Unpublic Public Spaces: Hostile Architecture and Culture
Tattered tents, dirtied sleeping bags, and cardboard beds litter the streets of San Francisco, manifesting the housing shortage that has been plaguing California since the 1980s. A combination of developments–from cuts to mental health services and public housing, to rising unemployment rates and house prices–forced thousands of citizens out of their homes decades ago.
The consequences are still apparent today: in California alone, over 161,500 people experience homelessness on any given day, making it the U.S, state with the largest homeless population. Among that group, about 71% are living without shelter—sleeping on the streets of the Golden State. However, hostile architecture, also known as “anti-homeless architecture,” threatens to make matters worse. This facet of urban design is used to purposely restrict human behavior, targeting the people who use those public spaces out of necessity.
TJ Johnston, a reporter for the Coalition on Homelessness, a policy and advocacy organization for unhoused people, explains how some communities have been disproportionately affected by homelessness.
“The African-American community in San Francisco, while only representing maybe about 5% of the city's population, constitutes about 37% of the unhoused population,” Johnston said. “And you could find a similar trend with Latinx people and with the LGBTQ community . . . and I think it all goes back to affordability, or the lack thereof.”
Hostile architecture, described by Johnston as “another tactic to exclude unhoused people from public space,” is present everywhere, though easily ignored by housed people. However, the people directly targeted can't afford that luxury. Spikes embedded in the concrete, for example, make it impossible for someone to lay down and find shelter for the evening, but someone unaffected by homelessness walks by without thinking twice.
“If you're not actively looking for them, they pretty much blend into the background,” Johnston said. “But once you see those particular patterns, say, like, a park bench that has an armrest right in the middle, you just can't unsee it, no matter how hard you try.”
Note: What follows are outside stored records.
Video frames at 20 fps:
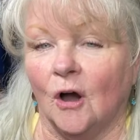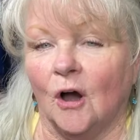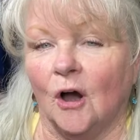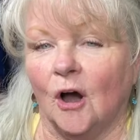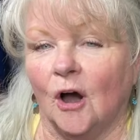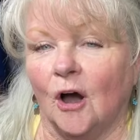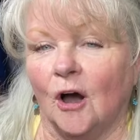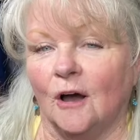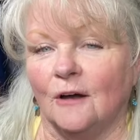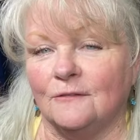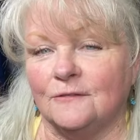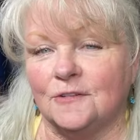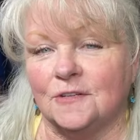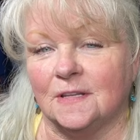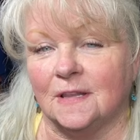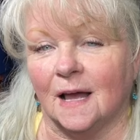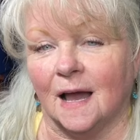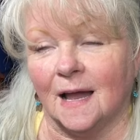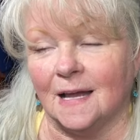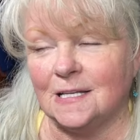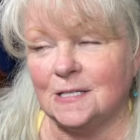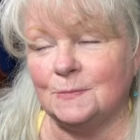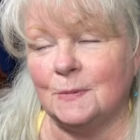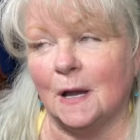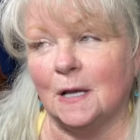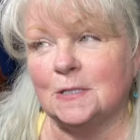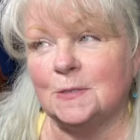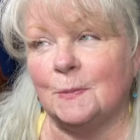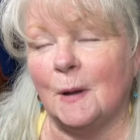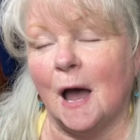off to the
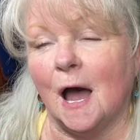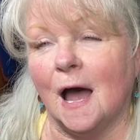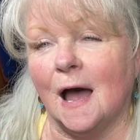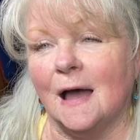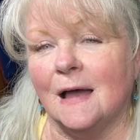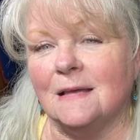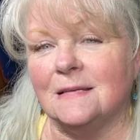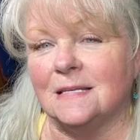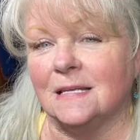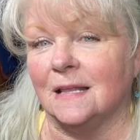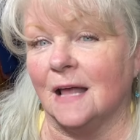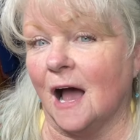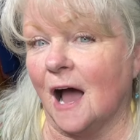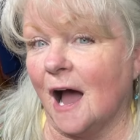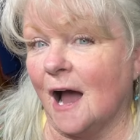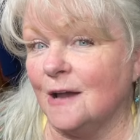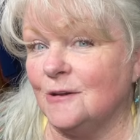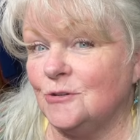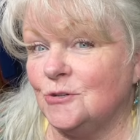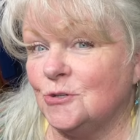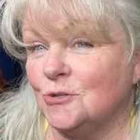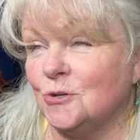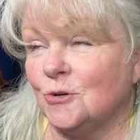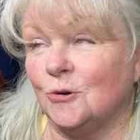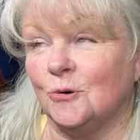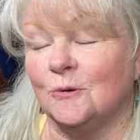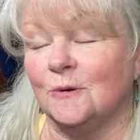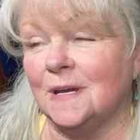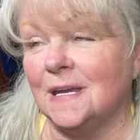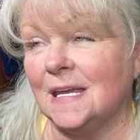icebox pies and the ice
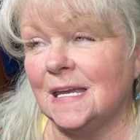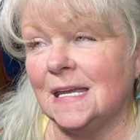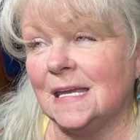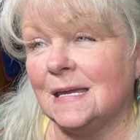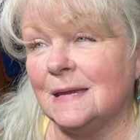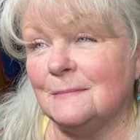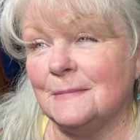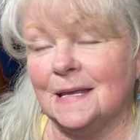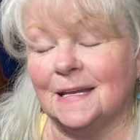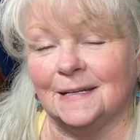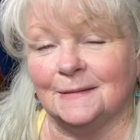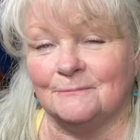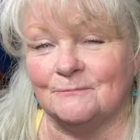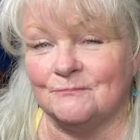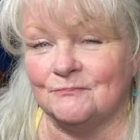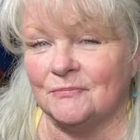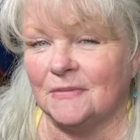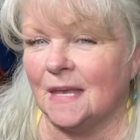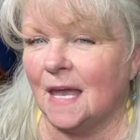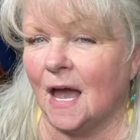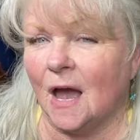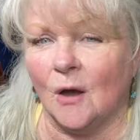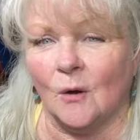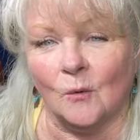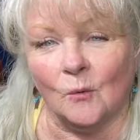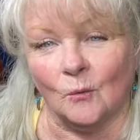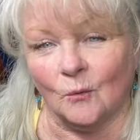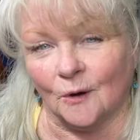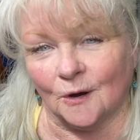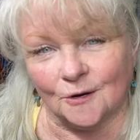cream and a
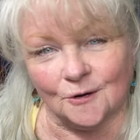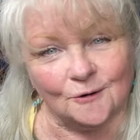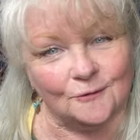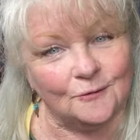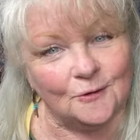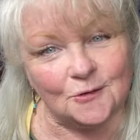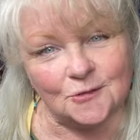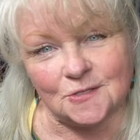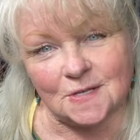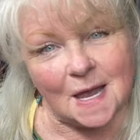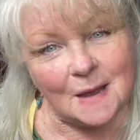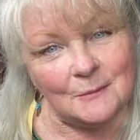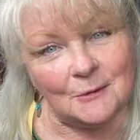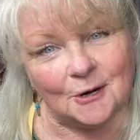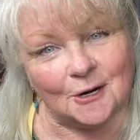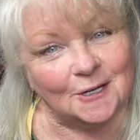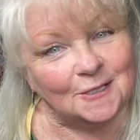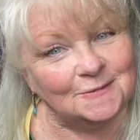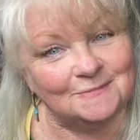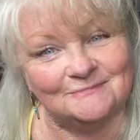wonderful summer.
As Johnston has personally experienced homelessness, he holds a personal opinion on the public design that directly affected him.
“You know, seeing spikes on a windowsill, or studs on the sidewalk, I see those as, not just ugly, but cruel,” Johnston said. “And there are so many things to worry about when you're living without housing. And that's just one more added annoyance, to see all these studs, spikes, fences, rocks, or anything that would keep somebody from enjoying a moment of comfort.”
Lack of awareness of these inhumane designs is a major reason why they still exist.
“Just recently, it seems like cities across the U.S. are kind of becoming aware of the human crisis that is homelessness,” Johnston said. “And not just as a nuisance or an eyesore to people who are housed. And there have been efforts in the past few years, and I think maybe the COVID pandemic, kind of like you know, helped spur things or kick things into gear.”
Johnston recommends everyday actions that people can take to help.
“Urge our elected officials and our local governments to move towards actual solutions to homelessness,” Johnston said. “In the meantime, support your unhoused neighbors in any way that you can. Getting to know your unhoused neighbors . . . affirms their autonomy, their own personhood. Do it in a way that makes them feel that they're human and that they're worthy of support.”